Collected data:
------------------------------------------------------------------------

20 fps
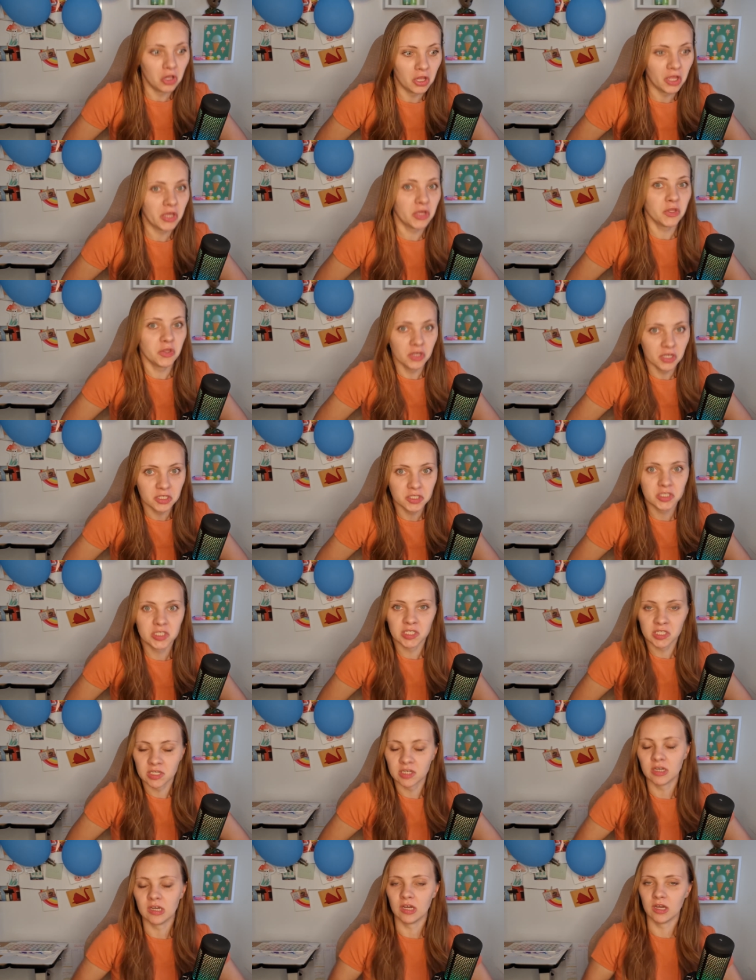like this
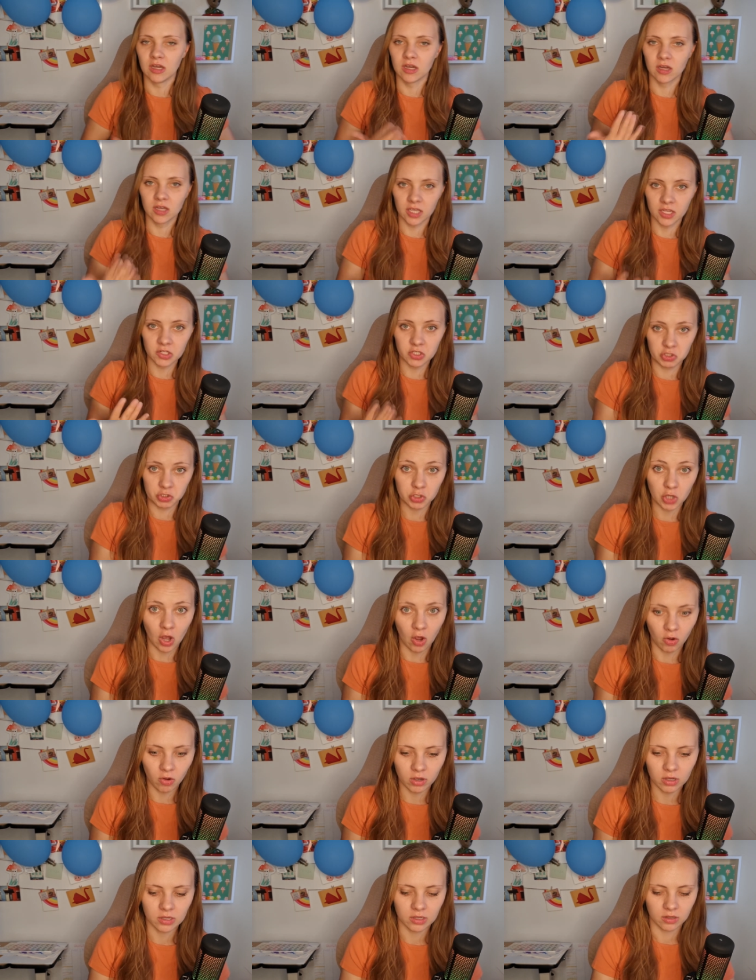in
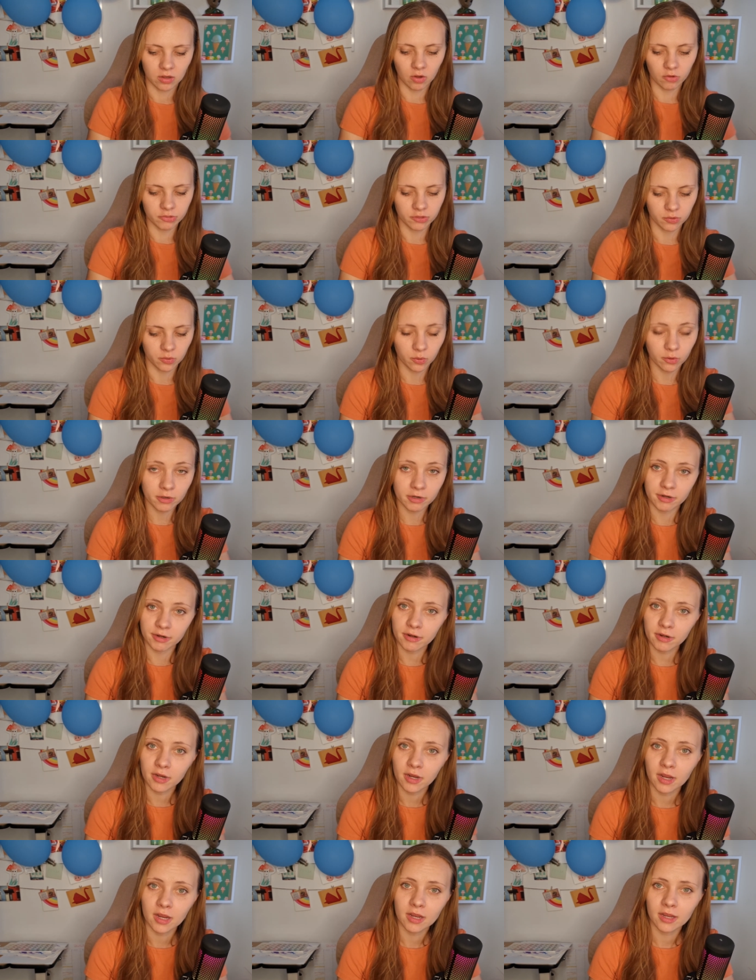shock on the
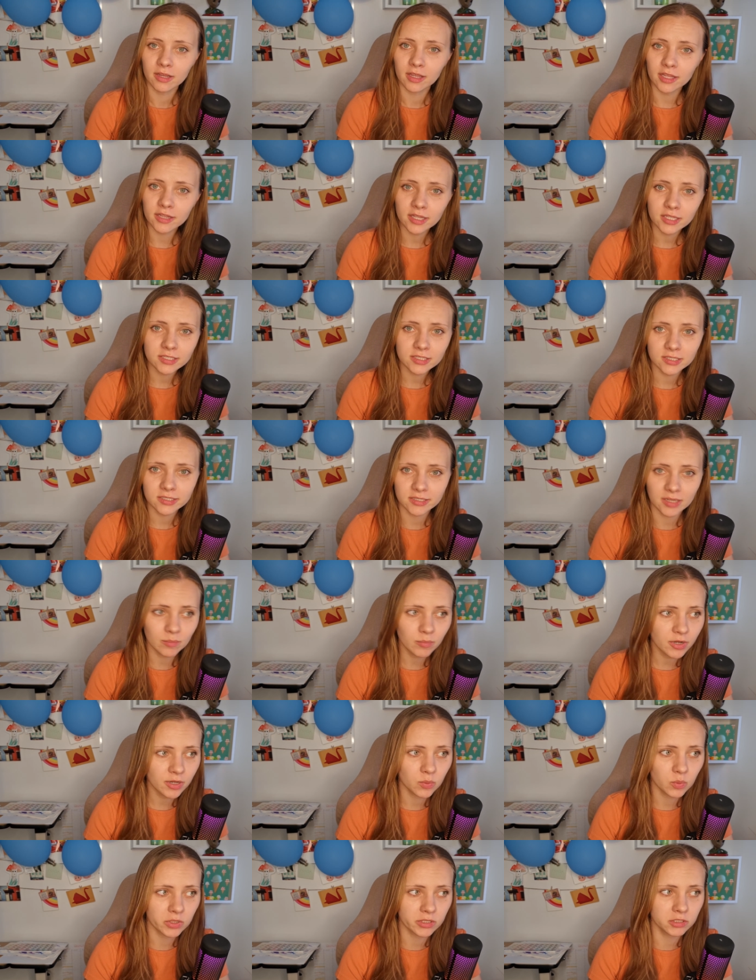corner, at least
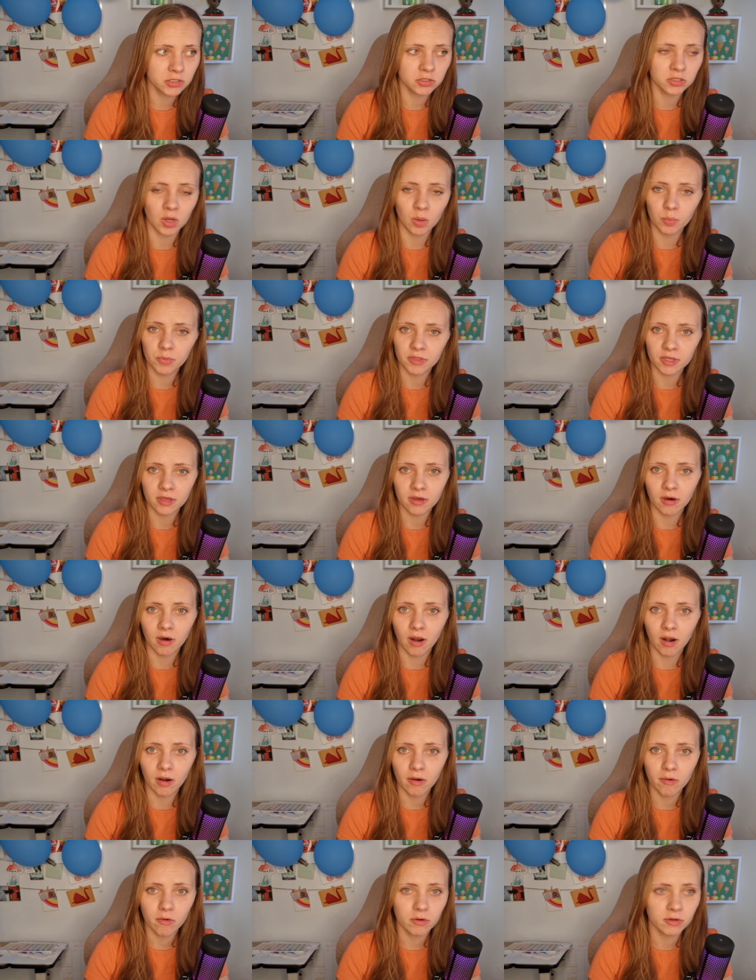somebody will stop the
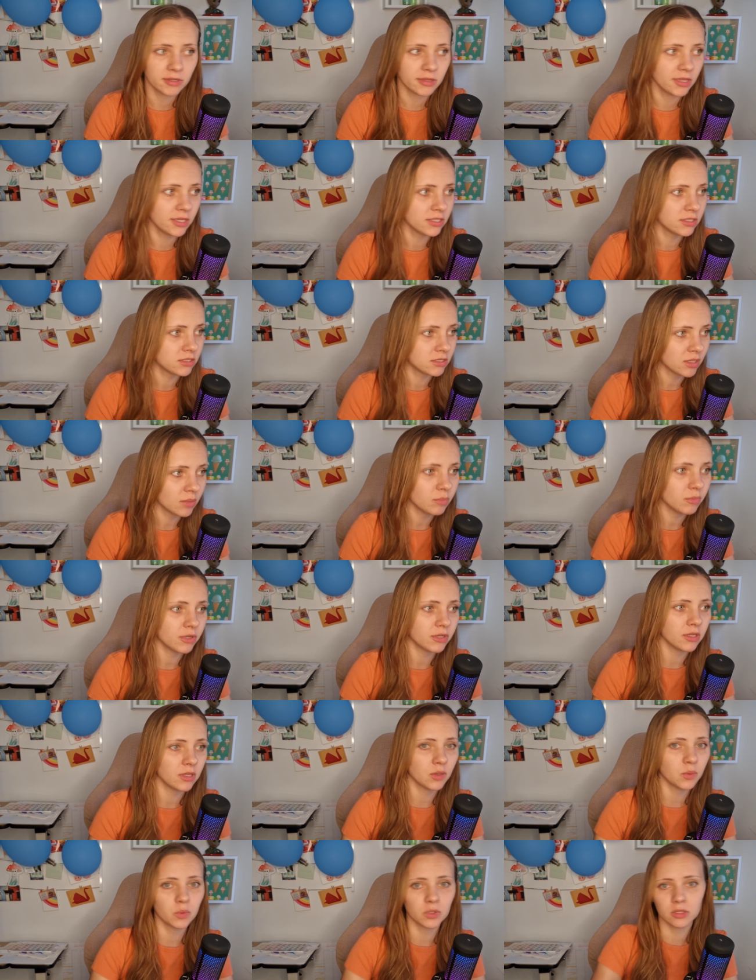car or at least
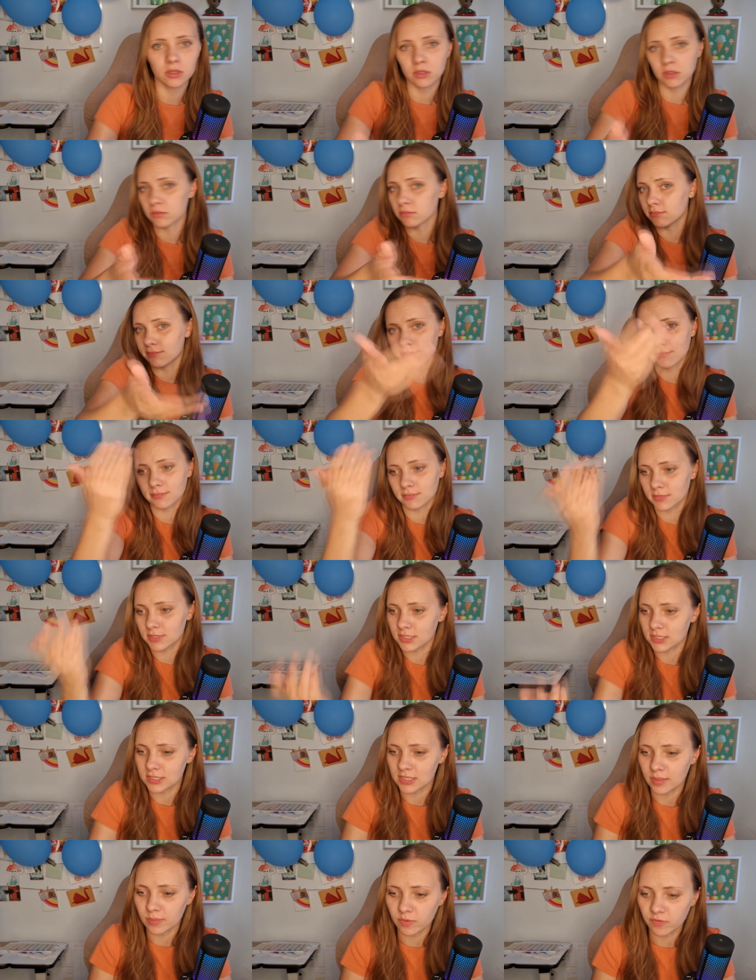somebody will
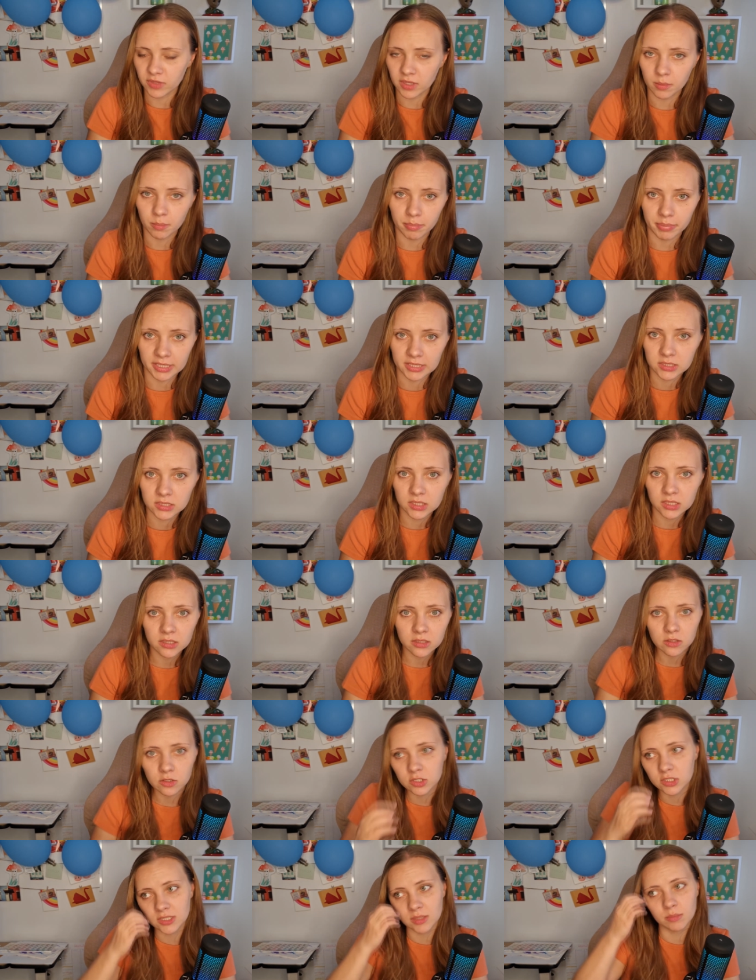step off their
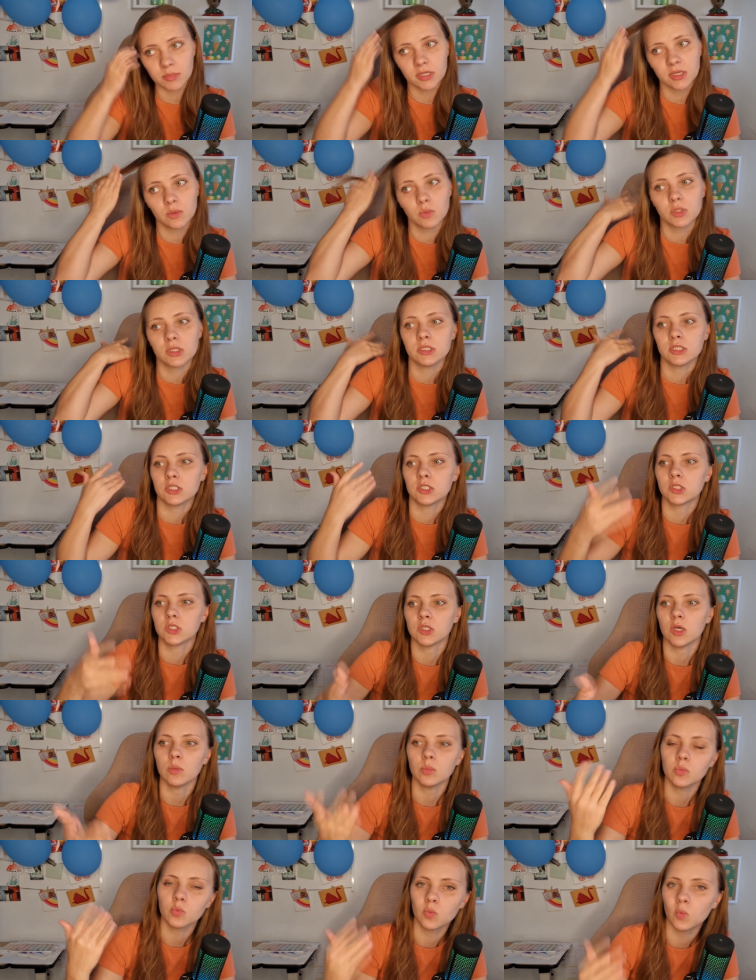bicycle or somebody will
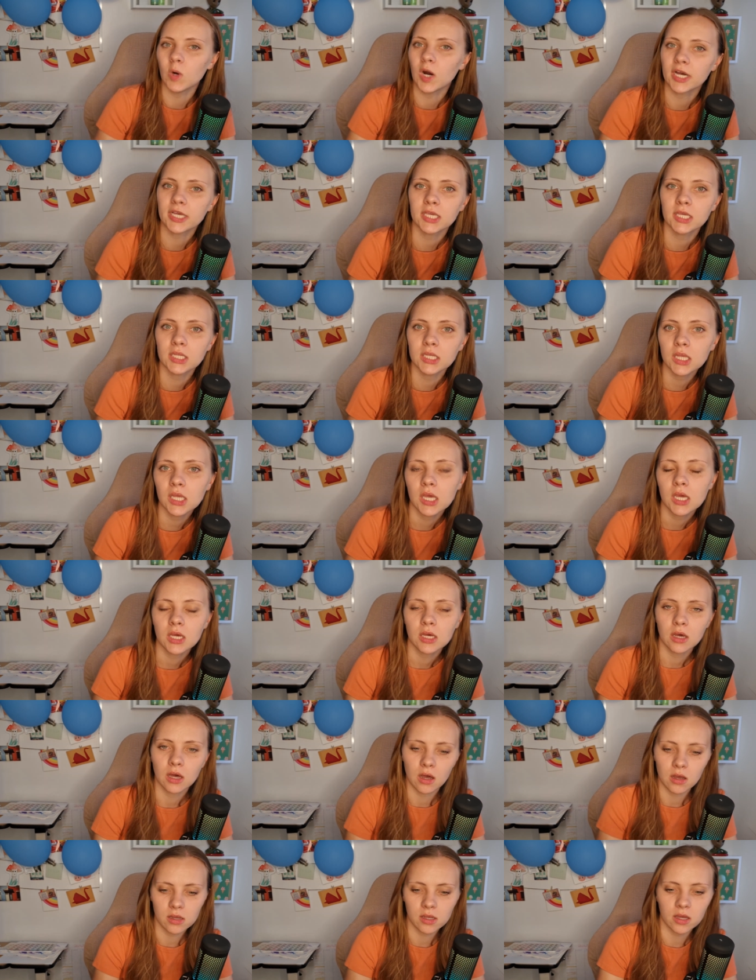stop walking,
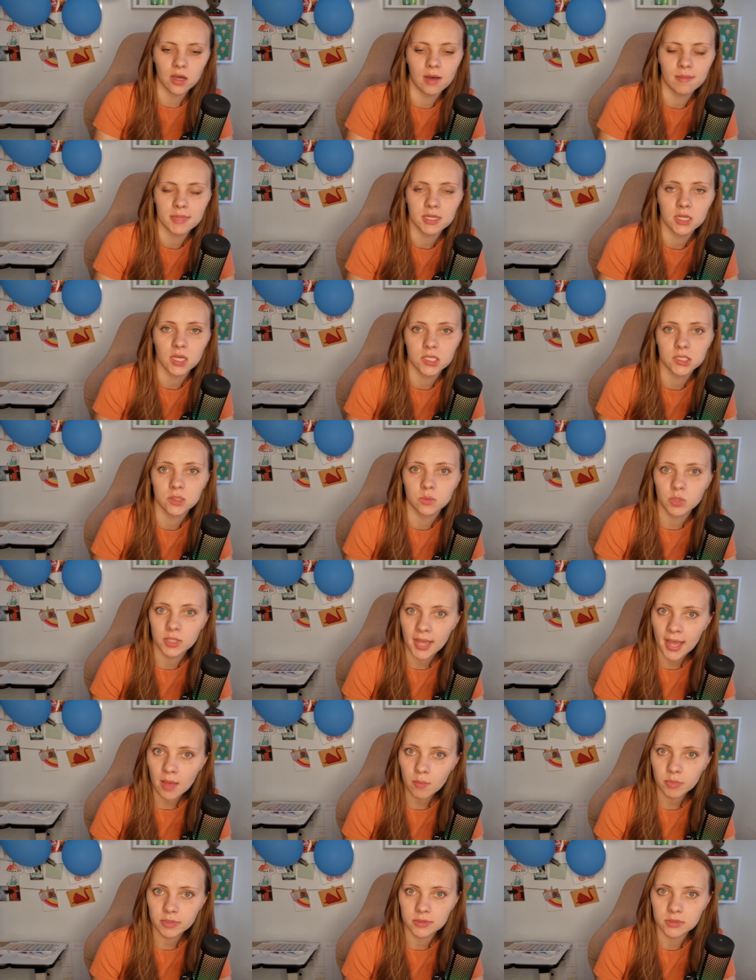come and ask what
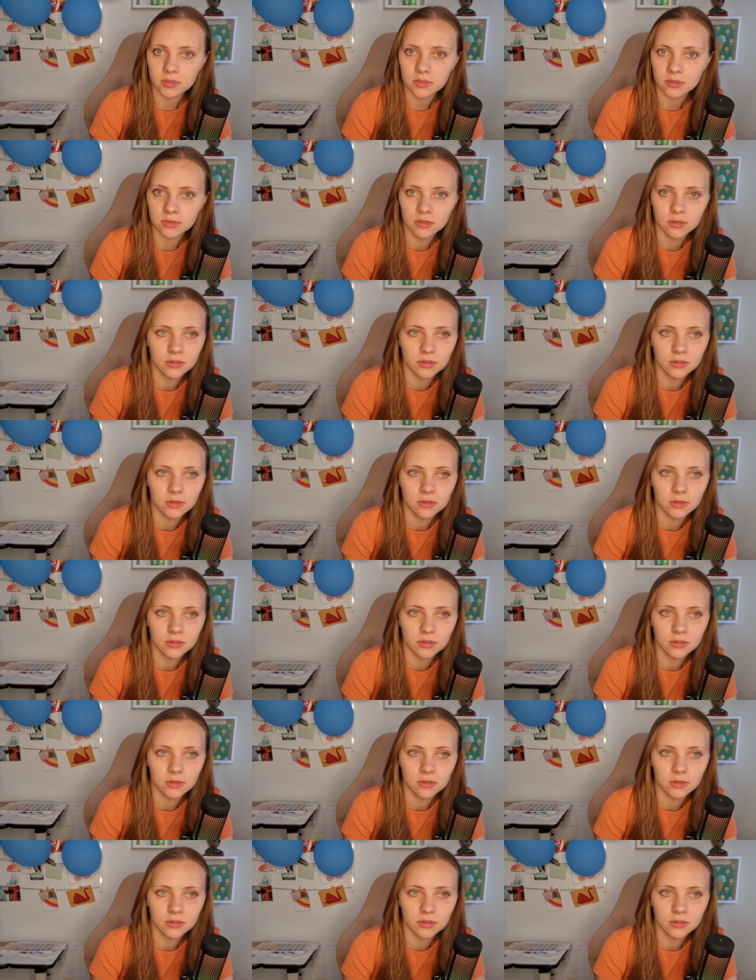happened.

------------------------------------------------------------------------

Write the lines from the one with "bicycle or somebody will" through the last line of the entries out again exactly, both ends included, and skip the pictures.

bicycle or somebody will
stop walking,
come and ask what
happened.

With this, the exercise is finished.